**EXTRACTED ENTRIES:**
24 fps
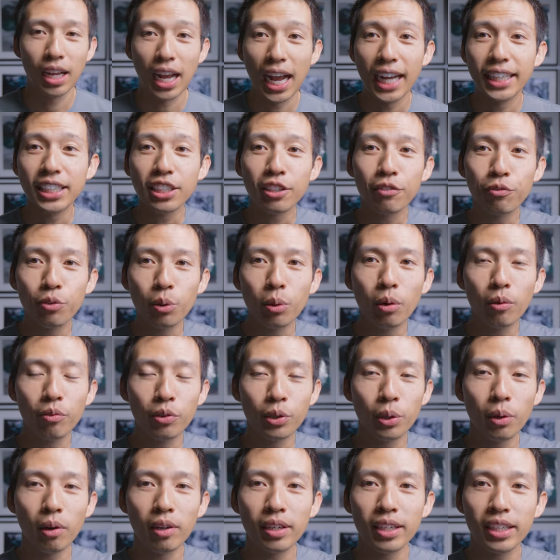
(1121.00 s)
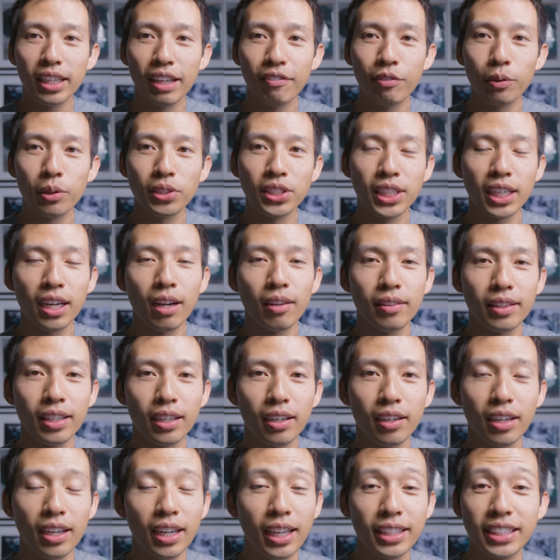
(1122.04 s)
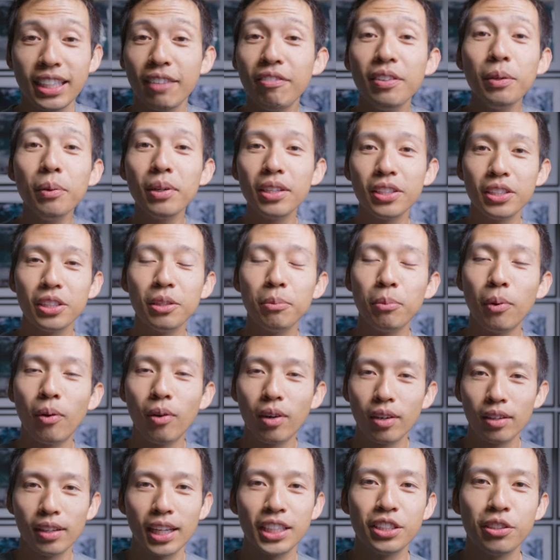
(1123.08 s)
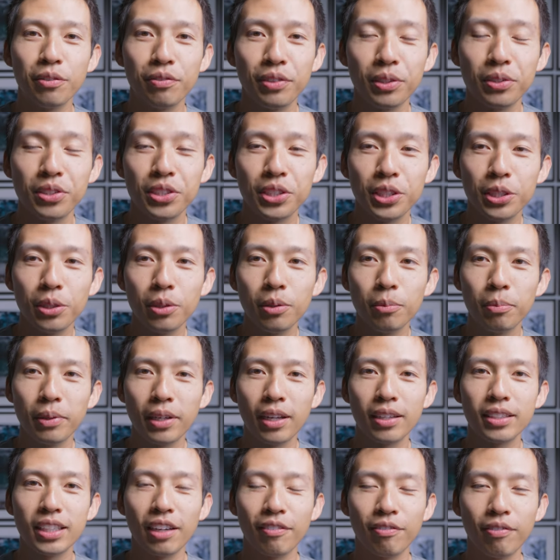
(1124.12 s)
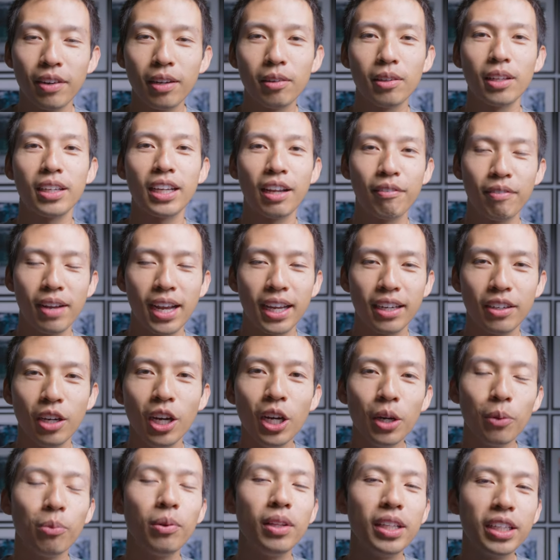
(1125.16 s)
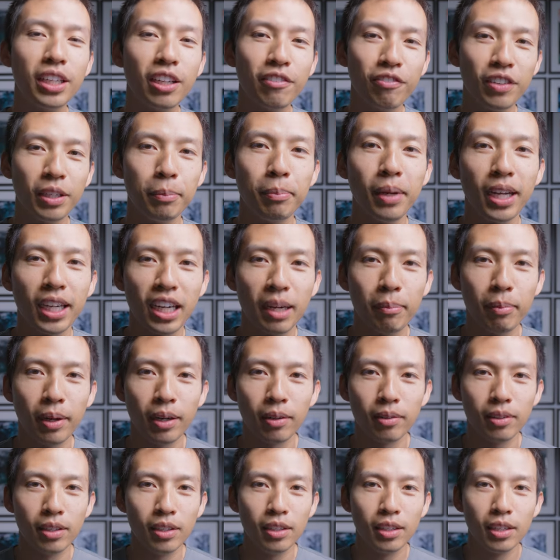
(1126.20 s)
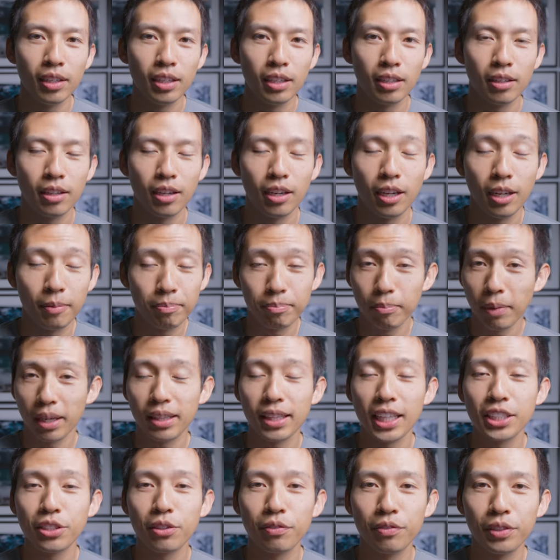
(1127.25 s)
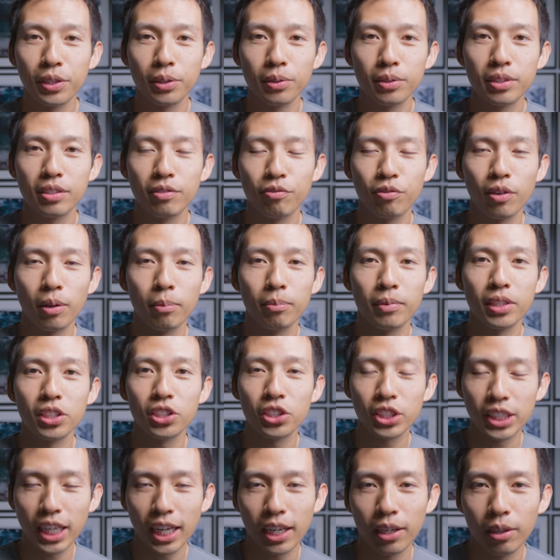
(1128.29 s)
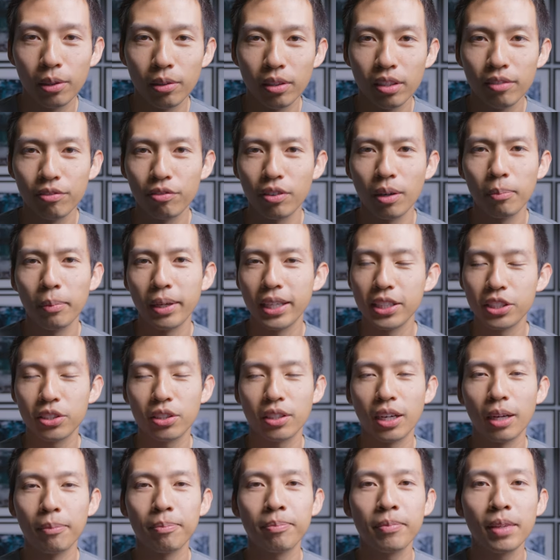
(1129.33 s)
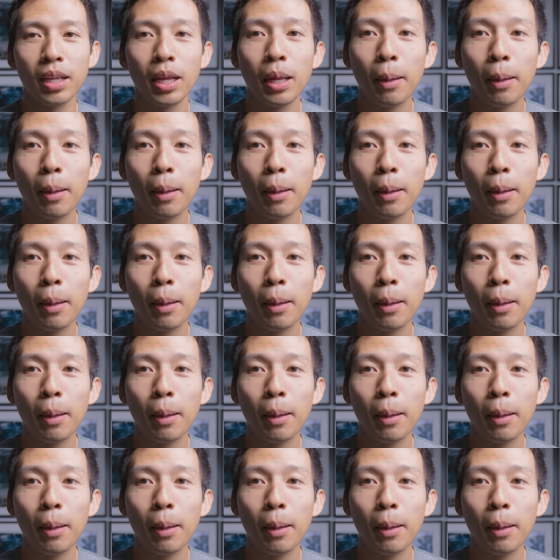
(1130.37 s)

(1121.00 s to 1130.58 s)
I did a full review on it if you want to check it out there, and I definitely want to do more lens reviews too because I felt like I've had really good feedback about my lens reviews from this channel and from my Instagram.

**EXERCISE DETAILS:** Nothing but the lines from the beginning of the material through the line with "(1130.37 s)" should appear, printed exactly, with no pictures among them.

**OUTPUT:**
24 fps
(1121.00 s)
(1122.04 s)
(1123.08 s)
(1124.12 s)
(1125.16 s)
(1126.20 s)
(1127.25 s)
(1128.29 s)
(1129.33 s)
(1130.37 s)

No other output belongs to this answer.